Version 0.58.0 (20 September 2023)
This is a major Numba release. Numba now uses towncrier to create the release notes, so please find a summary of all noteworthy items below.
Highlights
Added towncrier
This PR adds towncrier as a GitHub workflow for checking release notes.
From this PR onwards every PR made in Numba will require a appropriate
release note associated with it.

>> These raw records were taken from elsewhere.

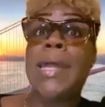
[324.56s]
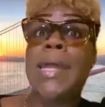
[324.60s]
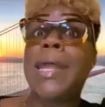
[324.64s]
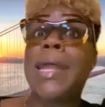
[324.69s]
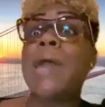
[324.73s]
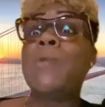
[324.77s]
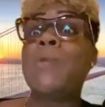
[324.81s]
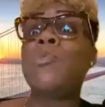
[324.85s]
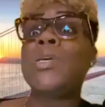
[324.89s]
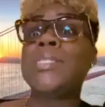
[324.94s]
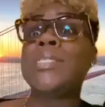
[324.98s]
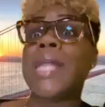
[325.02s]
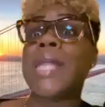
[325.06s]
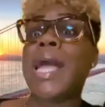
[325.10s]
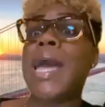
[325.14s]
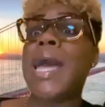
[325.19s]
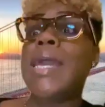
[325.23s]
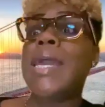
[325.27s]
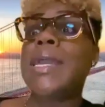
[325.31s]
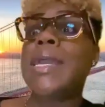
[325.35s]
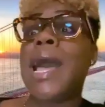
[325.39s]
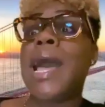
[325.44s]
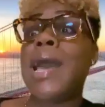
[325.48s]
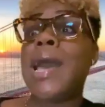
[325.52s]
And I was
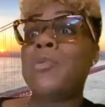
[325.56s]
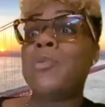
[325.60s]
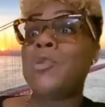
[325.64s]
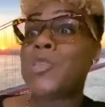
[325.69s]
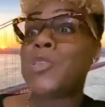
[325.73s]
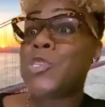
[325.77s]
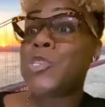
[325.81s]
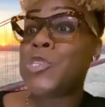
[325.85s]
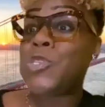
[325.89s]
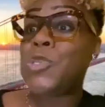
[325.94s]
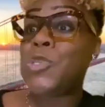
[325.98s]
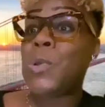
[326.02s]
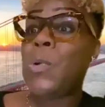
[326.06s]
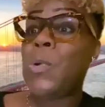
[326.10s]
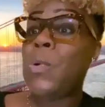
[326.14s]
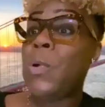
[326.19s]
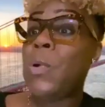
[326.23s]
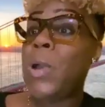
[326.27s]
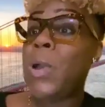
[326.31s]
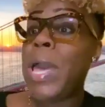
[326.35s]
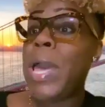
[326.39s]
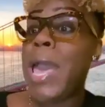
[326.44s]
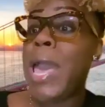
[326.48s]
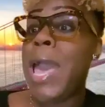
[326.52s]
like, I was
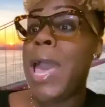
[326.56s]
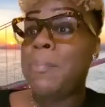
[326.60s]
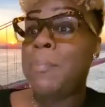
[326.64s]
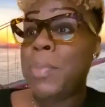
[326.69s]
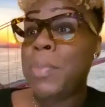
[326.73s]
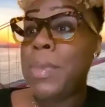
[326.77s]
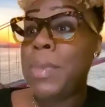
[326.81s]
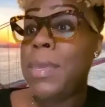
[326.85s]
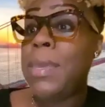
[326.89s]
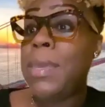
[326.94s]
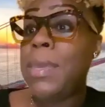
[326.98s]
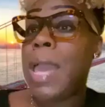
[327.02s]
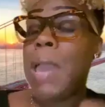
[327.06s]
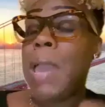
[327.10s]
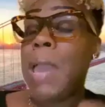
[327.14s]
so happy.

The reviewer may decide to skip adding
release notes in smaller PRs with minimal impact by addition of a
skip_release_notes label to the PR.
(PR-#8792)
The minimum supported NumPy version is 1.22.

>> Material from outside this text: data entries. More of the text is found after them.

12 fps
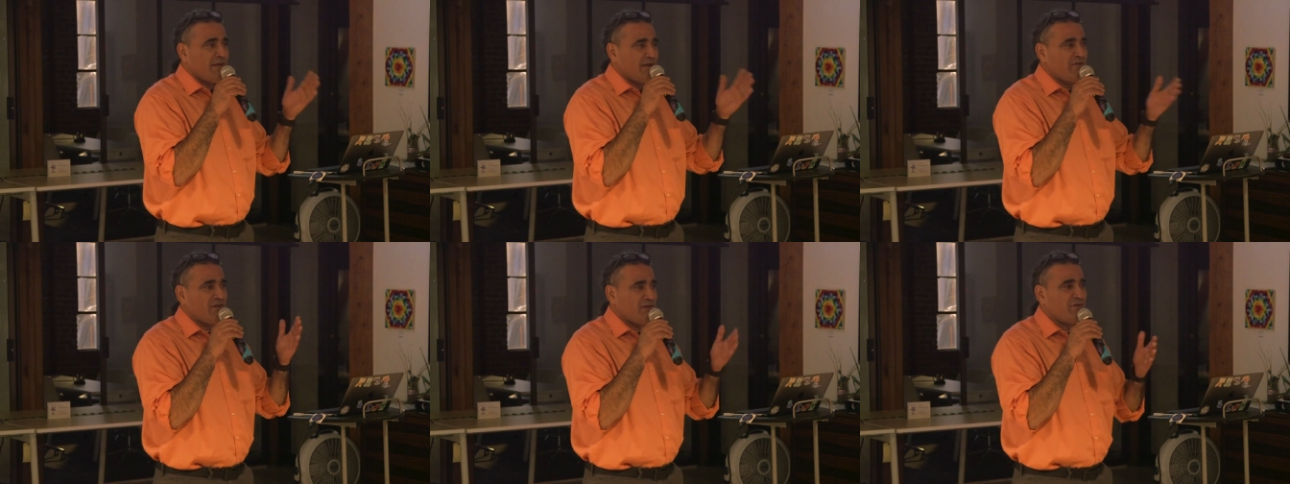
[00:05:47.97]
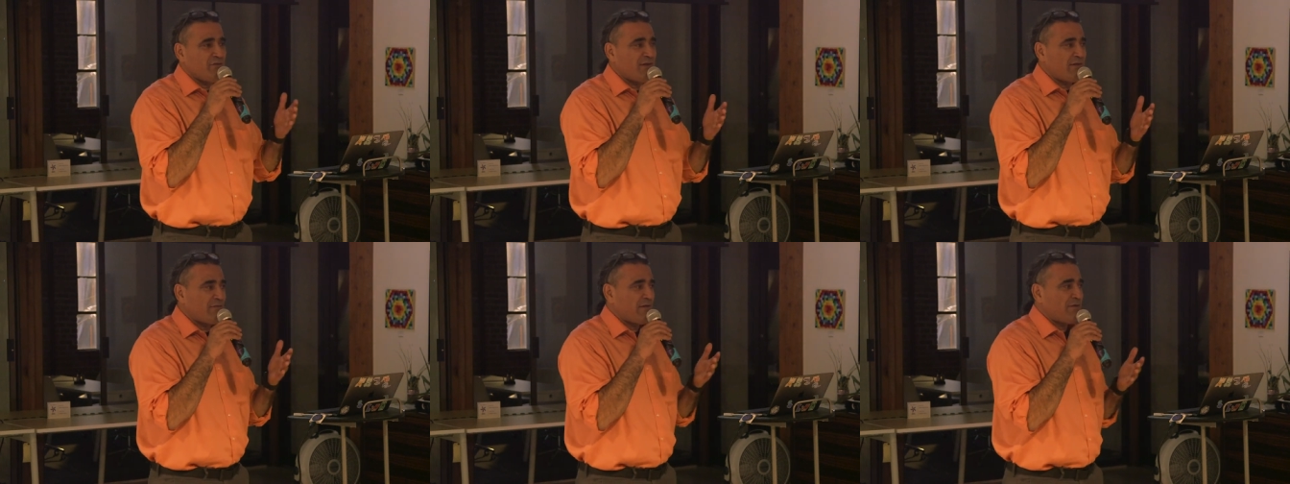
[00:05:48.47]
And you can do
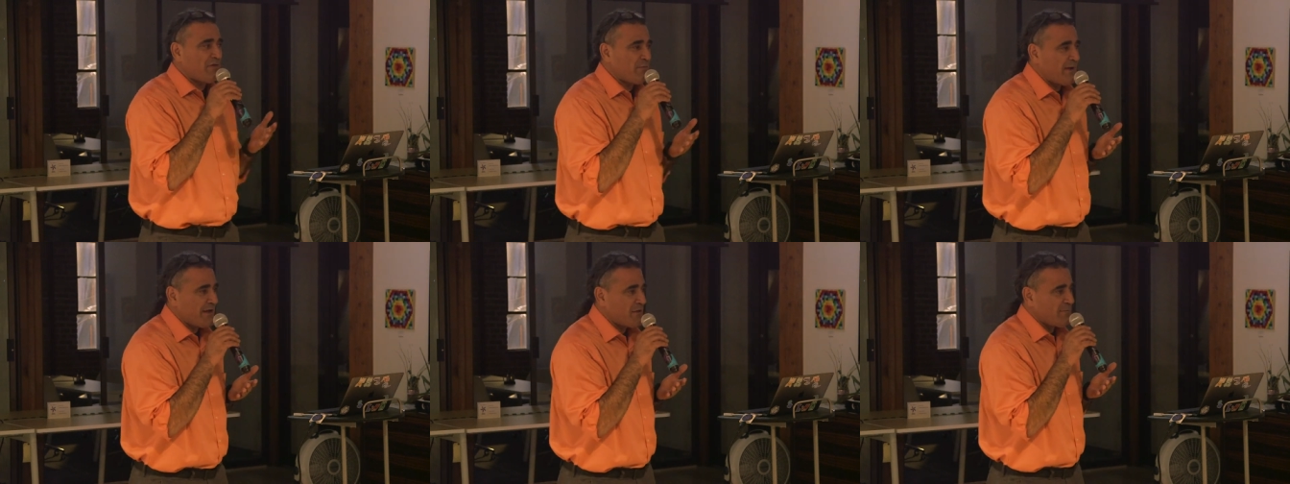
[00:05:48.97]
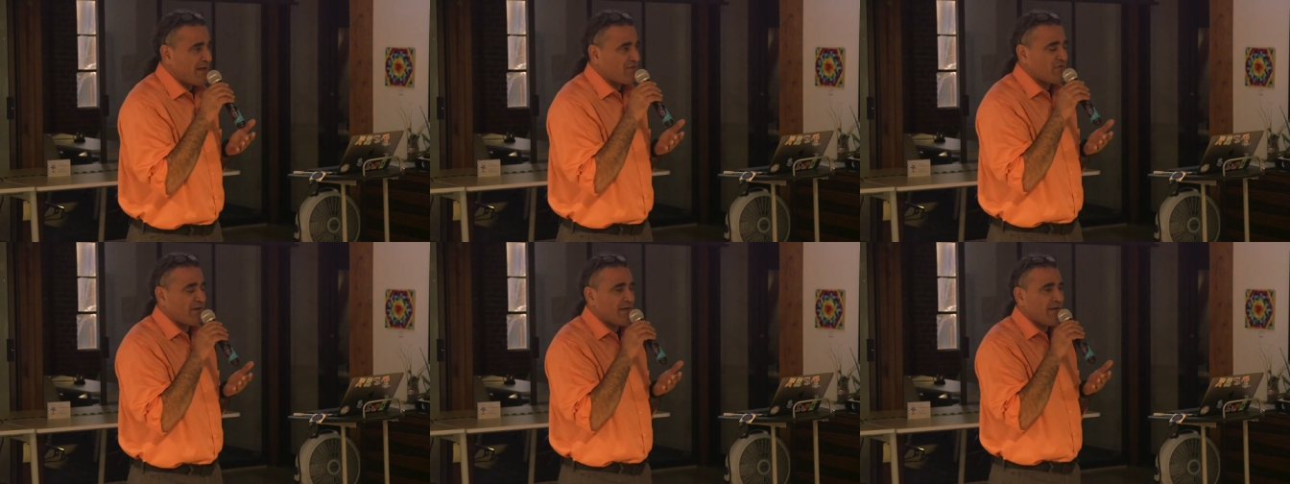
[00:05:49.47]
that for every
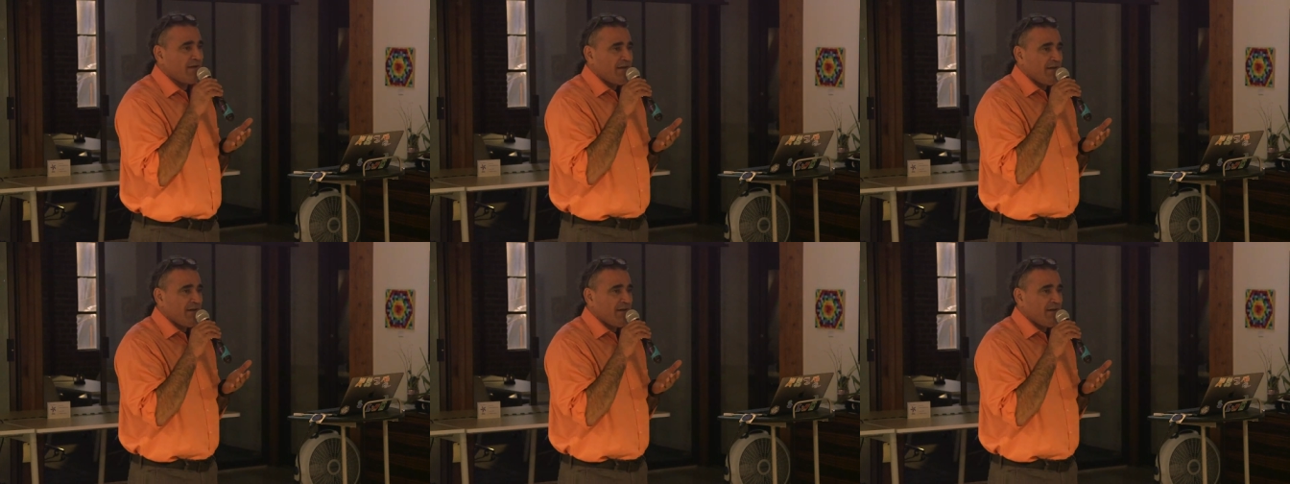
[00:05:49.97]
biometric.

Following NEP-0029, the minimum supported NumPy version is now 1.22.
(PR-#9093)
Add support for NumPy 1.25
Extend Numba to support new and changed features released in NumPy 1.25.
(PR-#9011)
Remove NVVM 3.4 and CTK 11.0 / 11.1 support
Support for CUDA toolkits < 11.2 is removed.
(PR-#9040)
Removal of Windows 32-bit Support
This release onwards, Numba has discontinued support for Windows 32-bit operating systems.
(PR-#9083)
The minimum llvmlite version is now 0.41.0.
The minimum required version of llvmlite is now version 0.41.0.
(PR-#8916)
Added RVSDG-frontend
This PR is a preliminary work on adding a RVSDG-frontend for processing bytecode. RVSDG (Regionalized Value-State Dependence Graph) allows us to have a dataflow-centric view instead of a traditional SSA-CFG view. This allows us to simplify the compiler in the future.
(PR-#9012)
New Features
numba.experimental.jitclass gains support for __*matmul__ methods.
numba.experimental.jitclass now has support for the following methods:
__matmul____imatmul____rmatmul__
(PR-#8892)
numba.experimental.jitclass gains support for reflected -dunder- methods.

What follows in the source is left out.